▶ [PROBLEM DESCRIPTION]
Copy out all lines in the data below containing the string "second".

▶ [DATA FOR THIS EXERCISE]
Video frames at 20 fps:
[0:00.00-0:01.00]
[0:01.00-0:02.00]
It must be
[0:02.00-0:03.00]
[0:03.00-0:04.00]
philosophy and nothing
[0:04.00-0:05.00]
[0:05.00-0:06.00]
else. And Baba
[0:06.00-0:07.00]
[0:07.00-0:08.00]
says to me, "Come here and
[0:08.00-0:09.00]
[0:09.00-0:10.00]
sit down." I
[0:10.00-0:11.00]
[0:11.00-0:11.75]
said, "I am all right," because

--

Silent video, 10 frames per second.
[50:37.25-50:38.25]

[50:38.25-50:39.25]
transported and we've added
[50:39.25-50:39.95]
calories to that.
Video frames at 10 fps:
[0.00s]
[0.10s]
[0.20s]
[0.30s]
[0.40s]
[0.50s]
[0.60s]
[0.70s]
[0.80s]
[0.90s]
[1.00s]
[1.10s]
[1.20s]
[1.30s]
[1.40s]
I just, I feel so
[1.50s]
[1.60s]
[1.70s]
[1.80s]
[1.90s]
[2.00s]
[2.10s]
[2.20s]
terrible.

...

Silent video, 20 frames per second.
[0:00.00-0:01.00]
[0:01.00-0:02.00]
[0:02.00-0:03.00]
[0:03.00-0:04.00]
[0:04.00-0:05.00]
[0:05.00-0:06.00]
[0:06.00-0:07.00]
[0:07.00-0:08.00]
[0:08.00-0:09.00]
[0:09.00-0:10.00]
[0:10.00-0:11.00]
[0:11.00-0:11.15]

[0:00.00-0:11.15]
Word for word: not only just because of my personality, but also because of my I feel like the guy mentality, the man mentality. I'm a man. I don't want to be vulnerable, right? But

▶ [WRITTEN REPLY]
Silent video, 10 frames per second.
Silent video, 20 frames per second.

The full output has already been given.